When New Zealand’s first settlers arrived in the country in around 1300, they found a series of islands with lots of seafood, not much by way of edible plant life, and some of the most extraordinary flightless birds the world had ever seen.

Over millions of years, New Zealand had developed a unique ecosystem. It has almost no native mammals and is instead home to a vibrant array of avian life—at most recent count, some 378 species, many of which cannot be found anywhere else in the world. Without the risk of mammal predators, a striking number are shockingly defenseless, and spend their lives trotting sweetly—and vulnerably—along the forest floor.

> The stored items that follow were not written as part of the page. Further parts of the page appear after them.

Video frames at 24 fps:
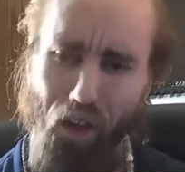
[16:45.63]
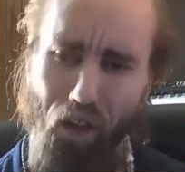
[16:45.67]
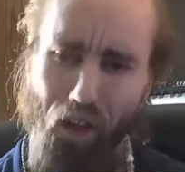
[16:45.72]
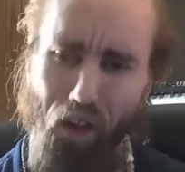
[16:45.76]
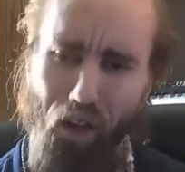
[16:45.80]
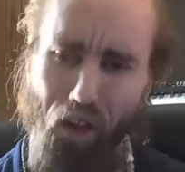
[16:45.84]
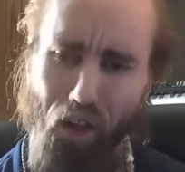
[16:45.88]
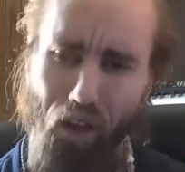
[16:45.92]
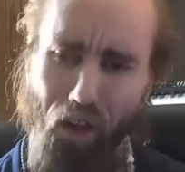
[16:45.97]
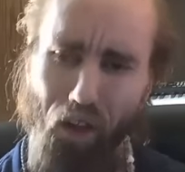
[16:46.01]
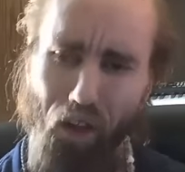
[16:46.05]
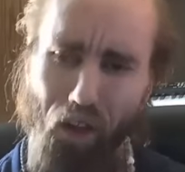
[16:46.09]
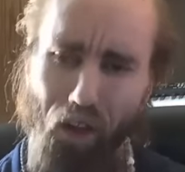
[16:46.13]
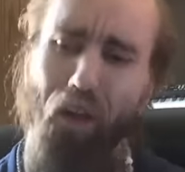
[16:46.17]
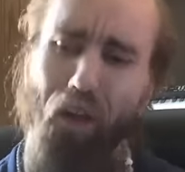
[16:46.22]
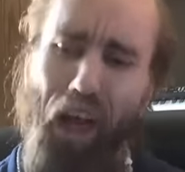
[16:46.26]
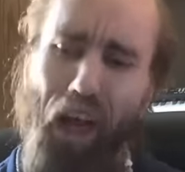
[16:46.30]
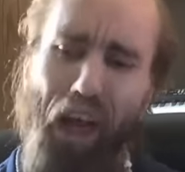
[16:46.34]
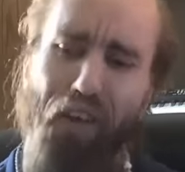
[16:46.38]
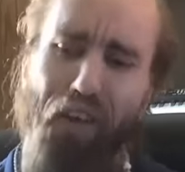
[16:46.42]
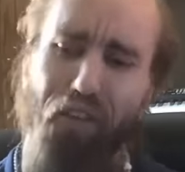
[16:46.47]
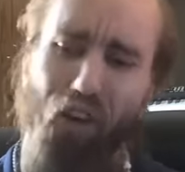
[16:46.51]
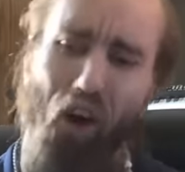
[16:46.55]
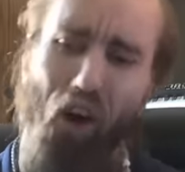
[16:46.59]
Because that's all
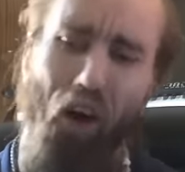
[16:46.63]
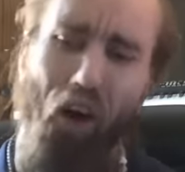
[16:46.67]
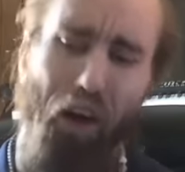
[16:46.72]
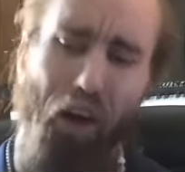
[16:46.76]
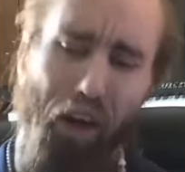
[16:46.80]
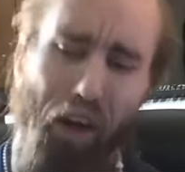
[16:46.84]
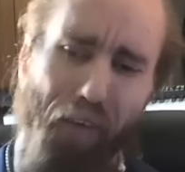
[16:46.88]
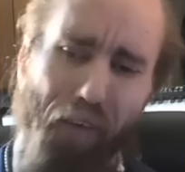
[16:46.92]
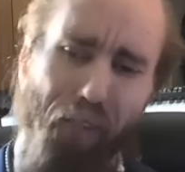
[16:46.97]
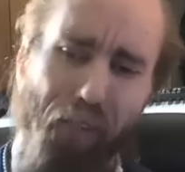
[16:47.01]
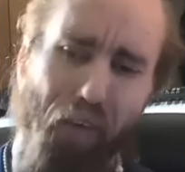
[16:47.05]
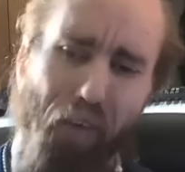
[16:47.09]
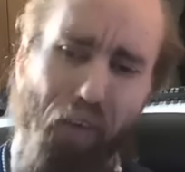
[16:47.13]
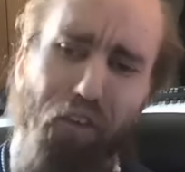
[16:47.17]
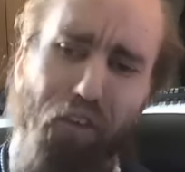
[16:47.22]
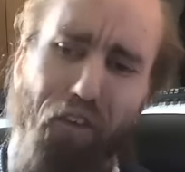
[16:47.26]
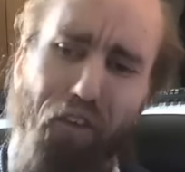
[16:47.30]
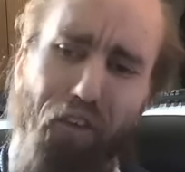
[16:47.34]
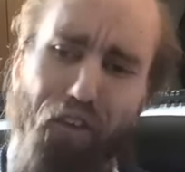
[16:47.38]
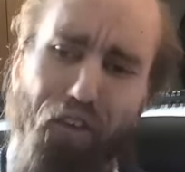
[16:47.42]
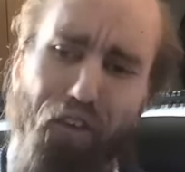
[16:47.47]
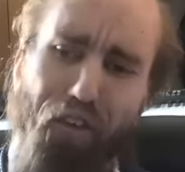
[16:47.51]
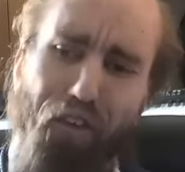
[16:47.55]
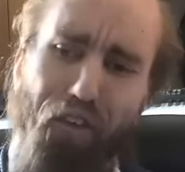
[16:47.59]
you guys are. You're a
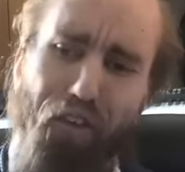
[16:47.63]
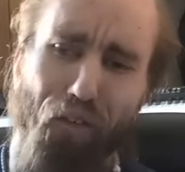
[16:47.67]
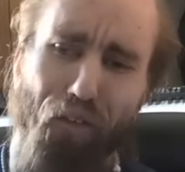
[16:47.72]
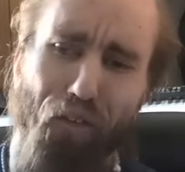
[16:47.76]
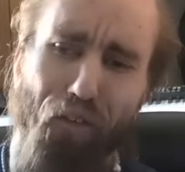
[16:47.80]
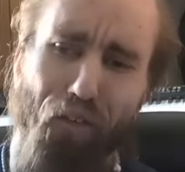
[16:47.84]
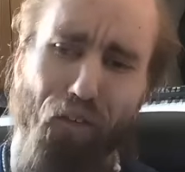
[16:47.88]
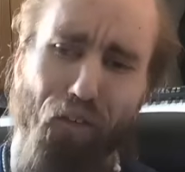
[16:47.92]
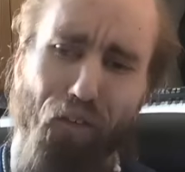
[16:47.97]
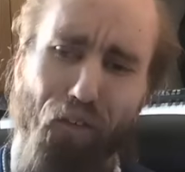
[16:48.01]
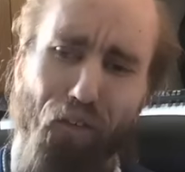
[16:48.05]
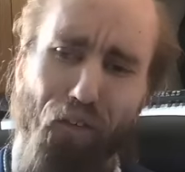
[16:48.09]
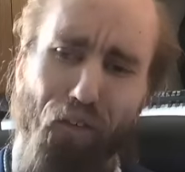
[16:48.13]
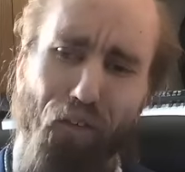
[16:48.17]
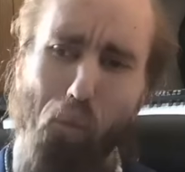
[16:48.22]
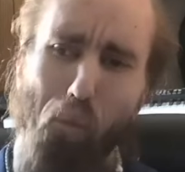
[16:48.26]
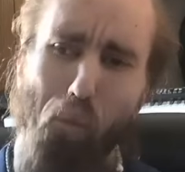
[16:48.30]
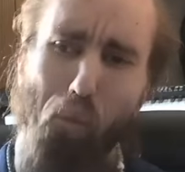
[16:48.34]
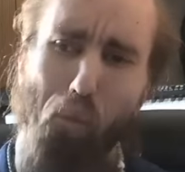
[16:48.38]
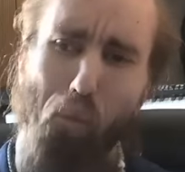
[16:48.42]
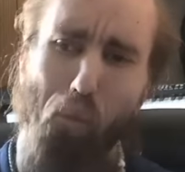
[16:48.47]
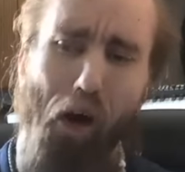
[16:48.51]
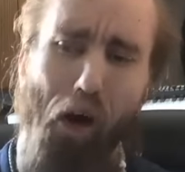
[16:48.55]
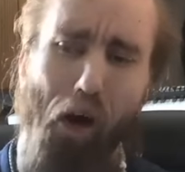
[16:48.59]
bunch of druggy
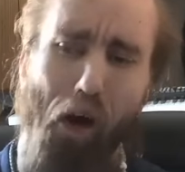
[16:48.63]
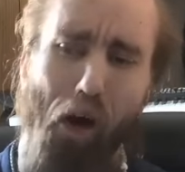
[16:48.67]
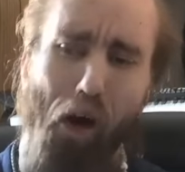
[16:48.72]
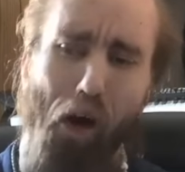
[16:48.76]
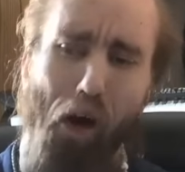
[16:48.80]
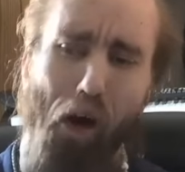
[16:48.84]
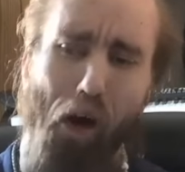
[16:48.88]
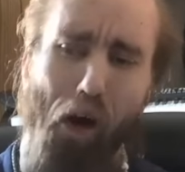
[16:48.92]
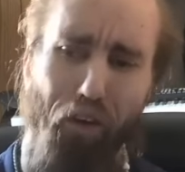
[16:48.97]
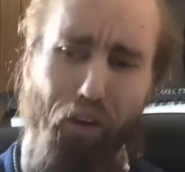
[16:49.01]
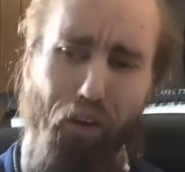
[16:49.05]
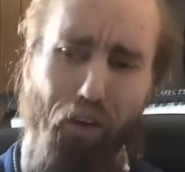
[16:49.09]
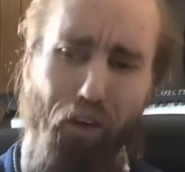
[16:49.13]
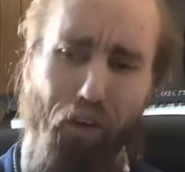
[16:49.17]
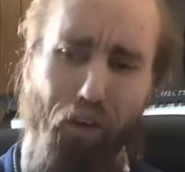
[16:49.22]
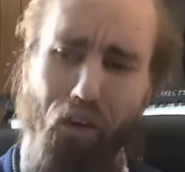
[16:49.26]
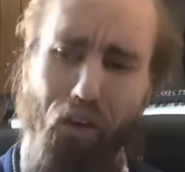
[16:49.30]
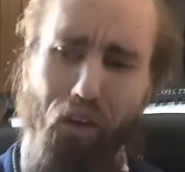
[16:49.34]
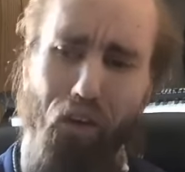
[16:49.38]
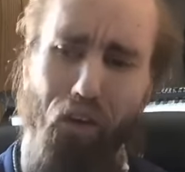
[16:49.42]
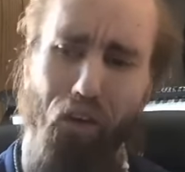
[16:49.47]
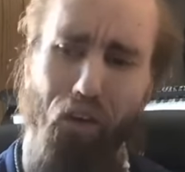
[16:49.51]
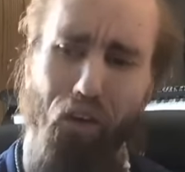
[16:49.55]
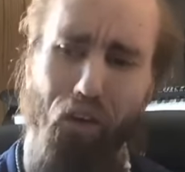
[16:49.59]
little bums,
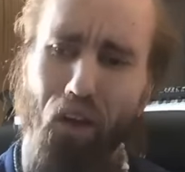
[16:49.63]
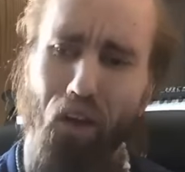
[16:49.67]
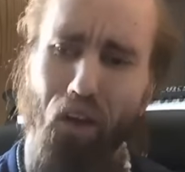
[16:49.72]
dude.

Moa should not have been at risk. These enormous birds stood twice the height of an adult man, and weighed nearly three times as much. They had few natural predators, beyond the now-extinct Haast’s eagle, with their size weapon enough against almost anything. But they were slow, unwieldy, and possibly quite delicious. With few alternative sources of food, New Zealand’s newly-arrived Maori people quickly grew accustomed to killing and eating them. Within a century, the birds were gone forever.

PLoS Biology/CC BY 2.0
Two moa flee a Haast’s eagle.

Earlier this year, however, a New Zealand tractor driver had an exceptional brush with some of these long-dead giants. While taking his dogs for a swim in a river in a remote area of New Zealand’s South Island, Michael Johnston noticed some unusual markings in the clay, and contacted the local Otago museum. Days later, museum experts used snorkels and underwater cameras to find seven moa footprints preserved in the river’s hard clay, beneath about three feet (one metre) of water. They are the first tracks from the bird ever found on the island, and believed to be as much as 12 million years old.

Recent wet weather in the area seems to have eroded the bank, exposing the clay slab below, with its seven footprints. Each is roughly a square foot (30 cm) in size. Museum experts are now extracting the footprints from the clay, with a view to eventually making them available for researchers to study.